Tal coisa não seria possível sem a capacidade de Ana Lúcia de criar situações fantásticas que prendem completamente a atenção do leitor. De Poder e Sombras é um conto ótimo, que fala sobre amizade, responsabilidade e tem aqueles elementos clássicos que circundam nosso imaginário coletivo a respeito de “magia”. A forma como os personagens interagem entre si durante a investigação, sem passarem por cima uns dos outros no jogo narrativo dá um equilíbrio muito bom: sabemos quem é quem, como cada um dos magos presentes na estória é, o que gosta e o que não gosta. O rumo do conto flui de forma natural e agradável, dando a esta história um gostinho doce de clássico da literatura, daquelas fábulas boas de serem lidas antes de dormir, para fomentarem bons sonhos.
O Jogo dos Gêmeos, de Simone Saueressig.
Acompanhamos a história de Taís, uma típica adolescente que possui como vício um jogo de computador chamado “As Ilhas Tempestade”, um RPG de estratégia ambientado em um mundo fantástico. Mal sabe ela, porém, que os personagens deste jogo possuem consciencia e, para eles, a sua figura é a mesma de uma divindade. O seu avatar, ou seja, o personagem com o qual a menina joga, um poderoso mago, a conjura em um momento de dificuldade, dando início ao enredo.
É interessante que, aqui, a alternância entre vozes narrativas acabou muito bem utilizada: os personagens marcantes ganham peso diante das escolhas lexicais de Simone, que consegue praticamente justificar o uso da alternância entre primeira e terceira pessoa com tal conto. A narração em terceira pessoa possui como ponto de vista Faidke, o avatar da protagonista, e é extremamente bem utilizada como instrumento narrativo – no sentido de que é uma voz que “mostra” o ocorrido, e não os conta. Contar, por sua vez, é o papel da voz-narradora da protagonista, que utiliza a primeira pessoa do singular. Tal utilização faz com que a personagem seja extremamente verossimilhante – a autora nos convence de que é realmente uma adolescente quem conta tais coisas.

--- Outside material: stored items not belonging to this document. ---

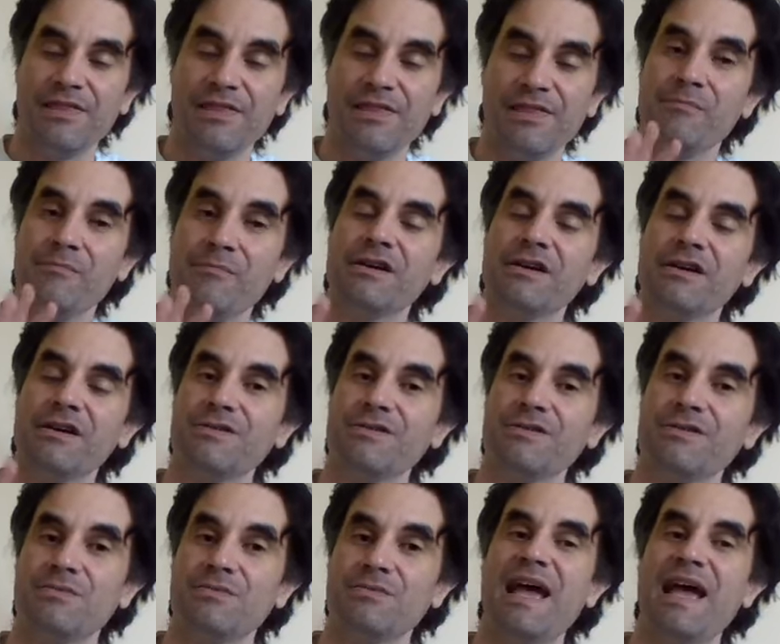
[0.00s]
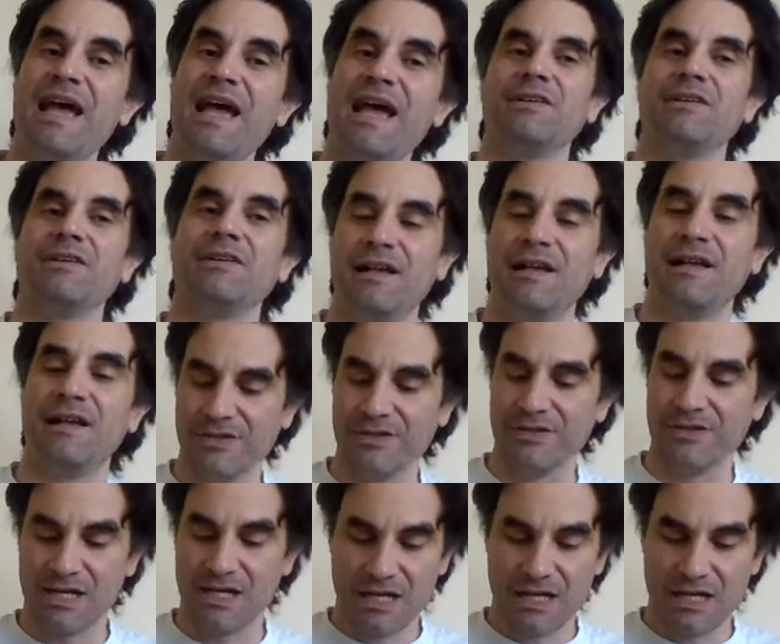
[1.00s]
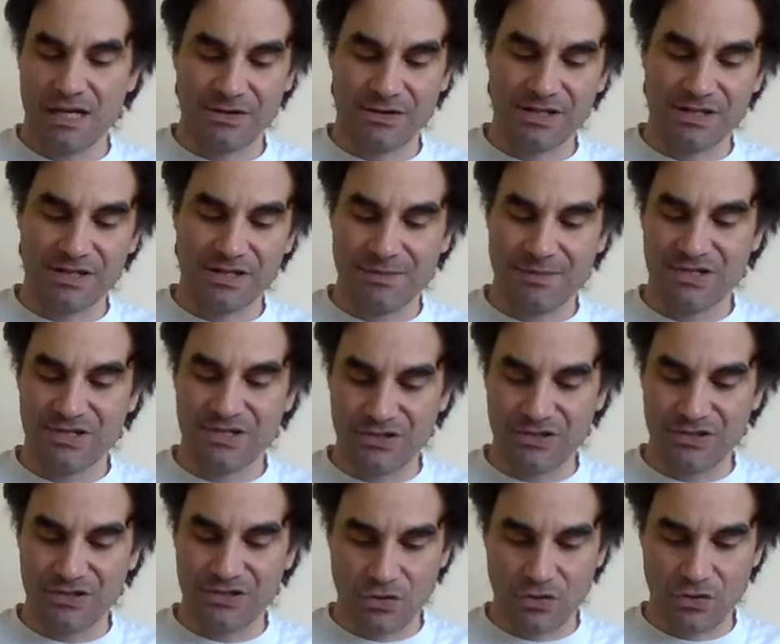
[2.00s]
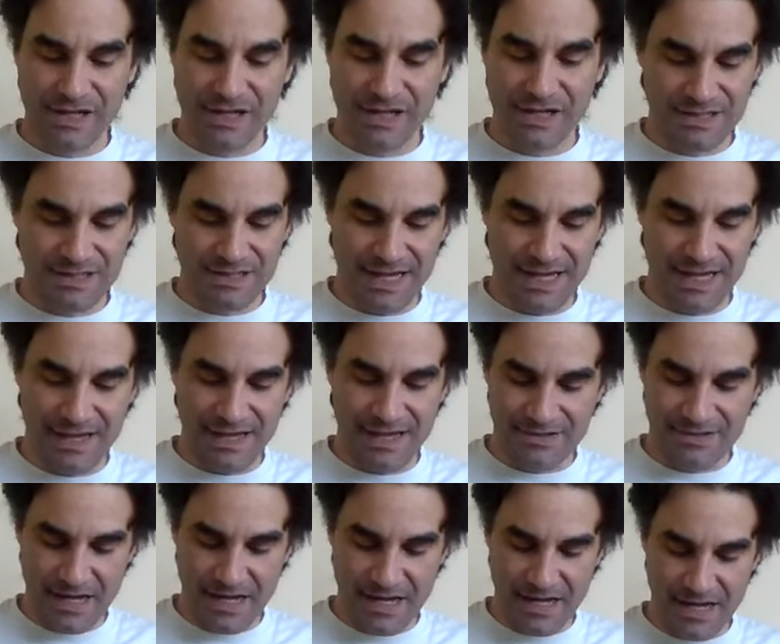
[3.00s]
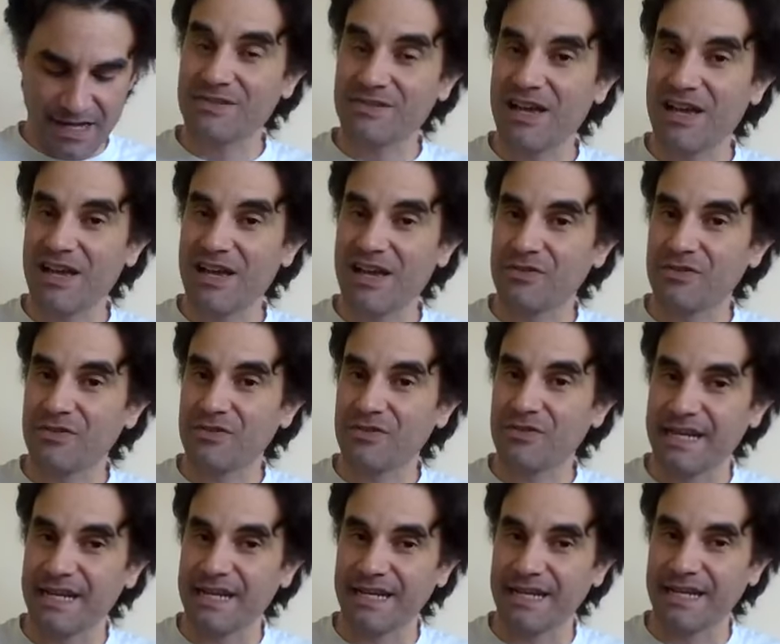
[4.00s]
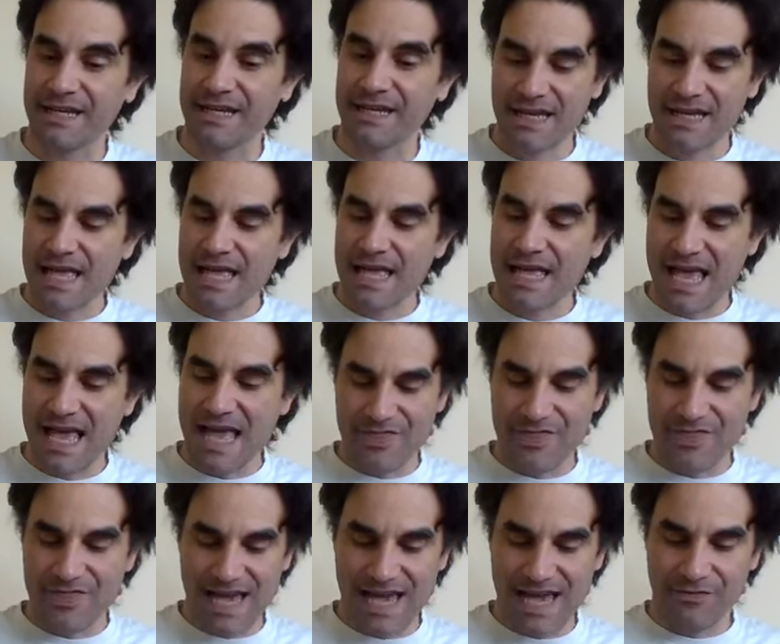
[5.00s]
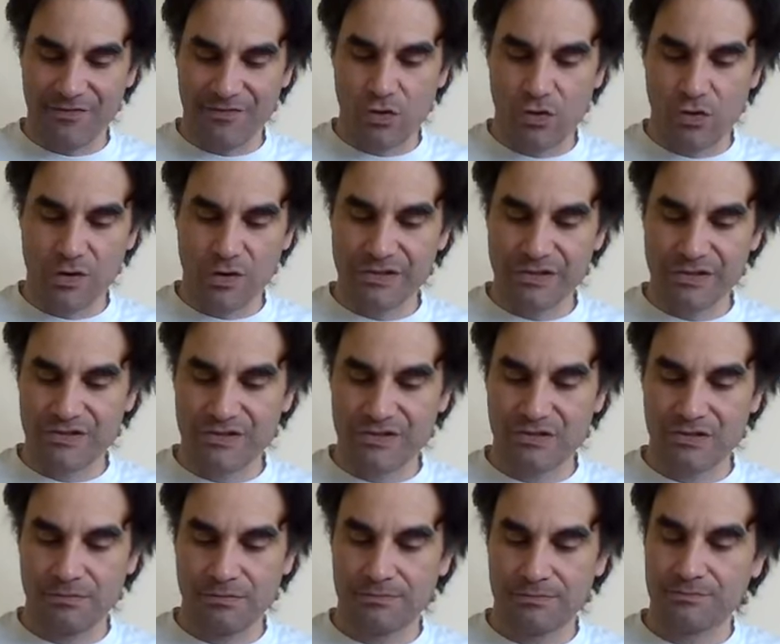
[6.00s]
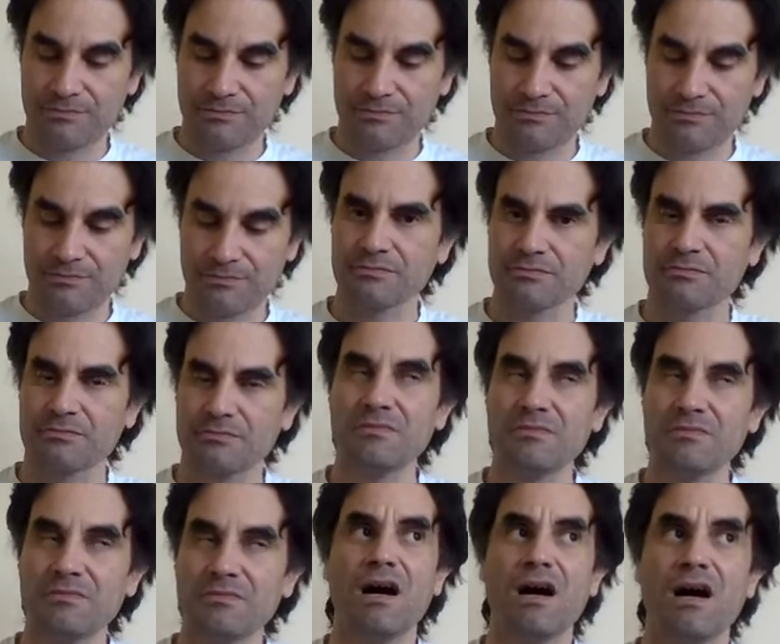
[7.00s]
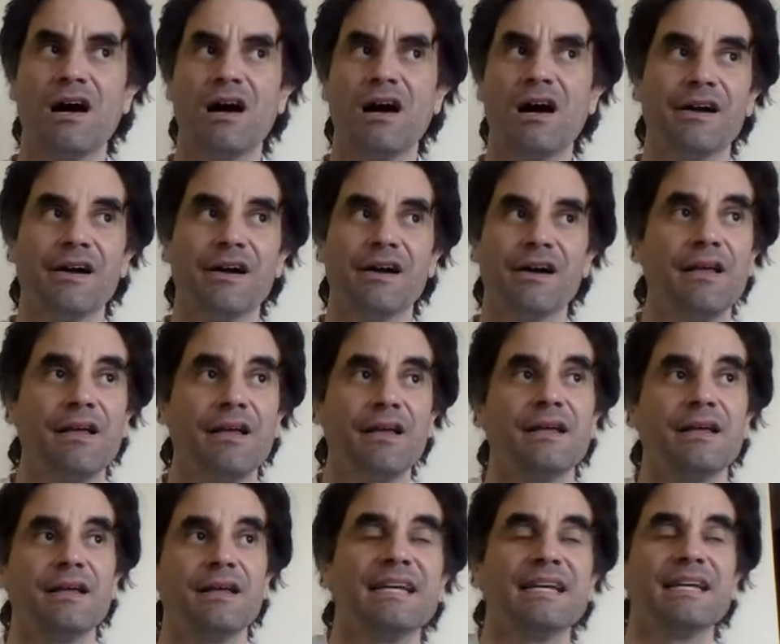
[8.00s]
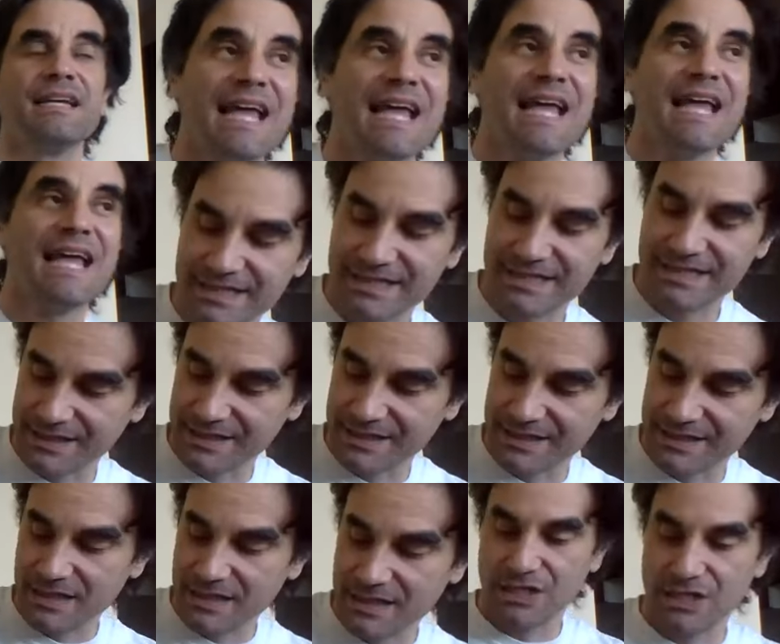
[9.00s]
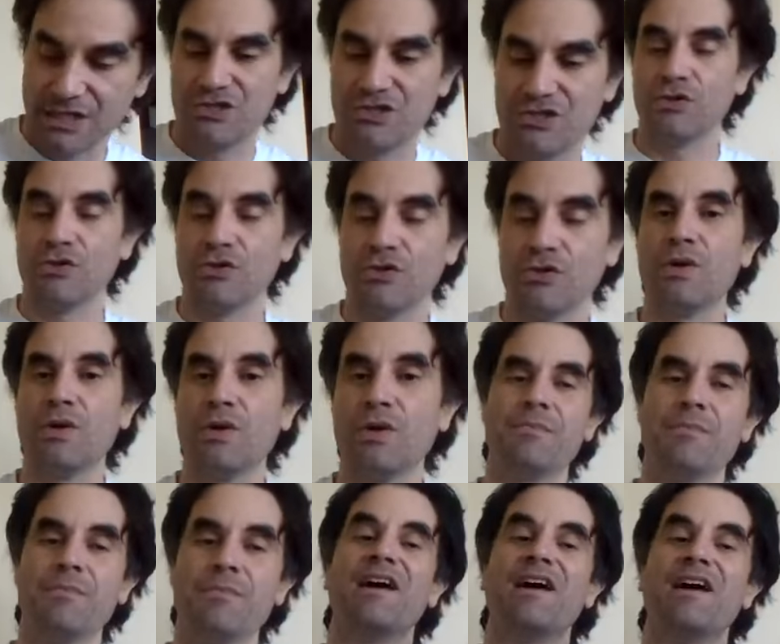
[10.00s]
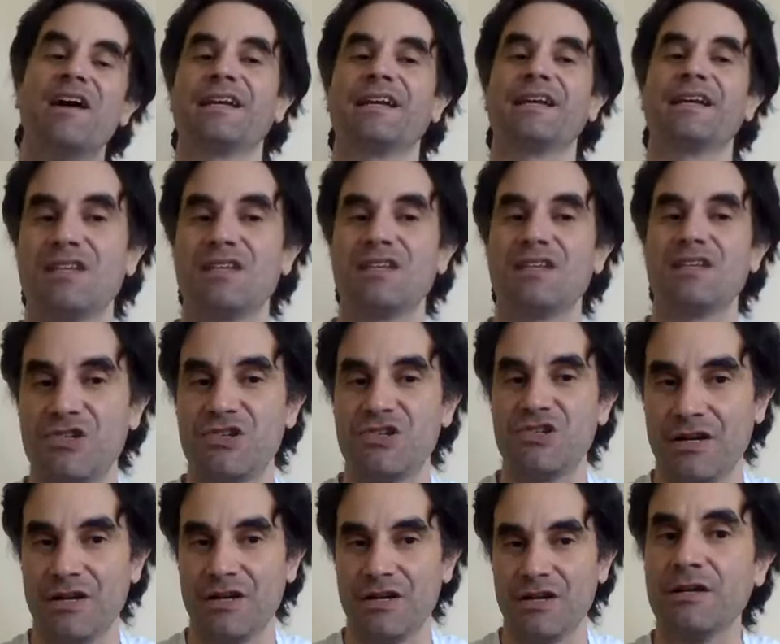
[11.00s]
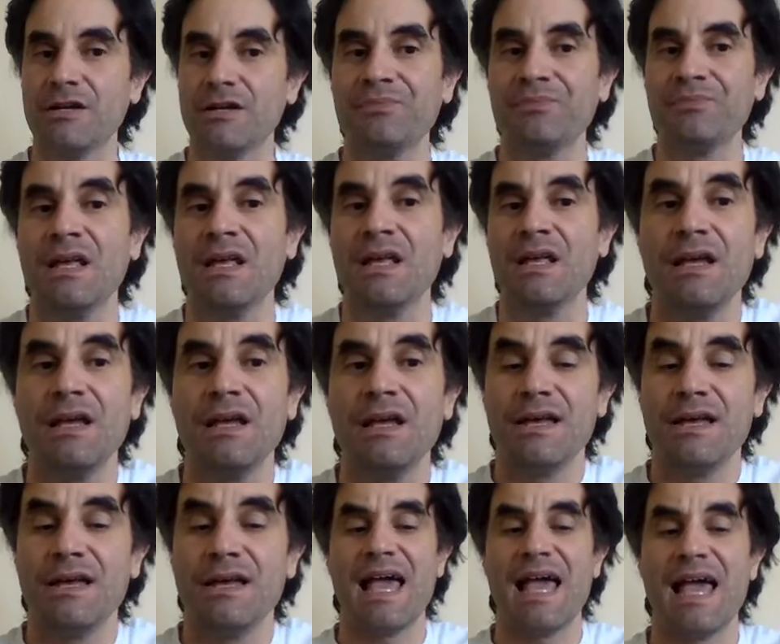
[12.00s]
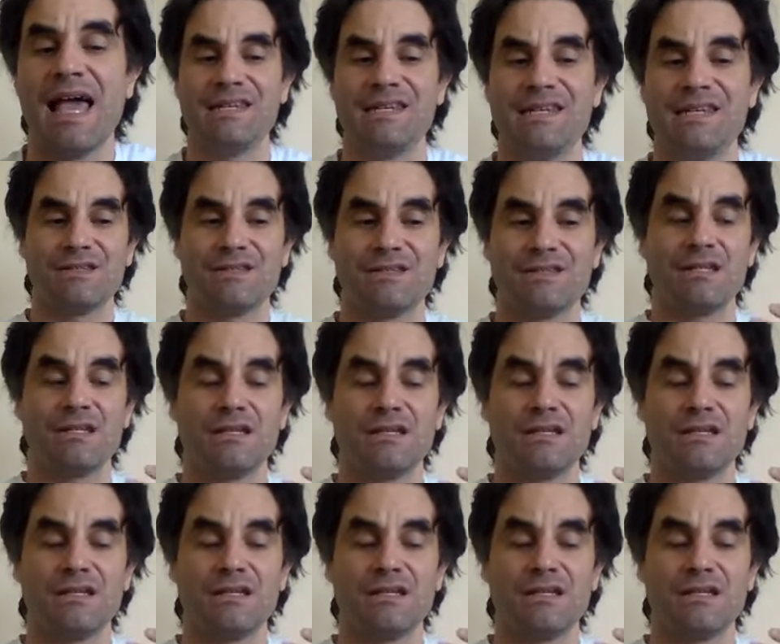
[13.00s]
that mirrors and parallels the redemption stories and tales that others have been writing, and that, of course, are connected to an American subgenre. And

Há o uso de prolongamentos de palavras para dar ênfase, escolhas lexicais típicas de um tom mais informal, um tom de deboche insistente, além de digressões que – a princípio -, poderiam soar como extremamente inúteis ao texto, mas que agregam muito à persona. O que me incomodou foi o uso de parênteses – pois acredito que as parêntes sejam algo fora do texto, um corpo estranho – e acho que elas seriam bem aplicadas caso o conto fosse inteiramente em primeira pessoa, pois a sua utilização poderia-me fazer pensar em alguém que conta uma situação e, de vez em quando, sai dessa linha narrativa para dar espaço a algum comentário de tom pessoal, algum juízo de valor, alguma observação. Mas, sendo o conto alternado em dois estilos narrativos, as parênteses acrescentam um terceiro elemento, o que acredito que seja um pouco exagerado – além de que as parênteses são sempre uma quebra no fluxo narrativo.
A caraterização dos personagens e a descrição são os os pontos fortes de O jogo dos Gêmeos, acredito. Os diálogos, além da já citada narração, dão identidade para os personagens e deixam todos bem característicos. Em poucas palavras, já conhecemos o básico de quase todo mundo: o que pensam da situação, se gostam ou não da protagonista, se são otimistas, pessimistas, etc. Tudo é bem claro, quase como se cada personagem fosse realmente um elemento de RPG – onde cada um possui uma ficha de características fixas que deixam claro quem é quem. As descrições também são muito bem feitas, não deixando o leitor perdido ou confuso – apesar de que acredito que em alguns momentos havia algumas frases longas demais que, de acordo com a voz narrativa, poderiam dar alguma espécie de quebra de ritmo.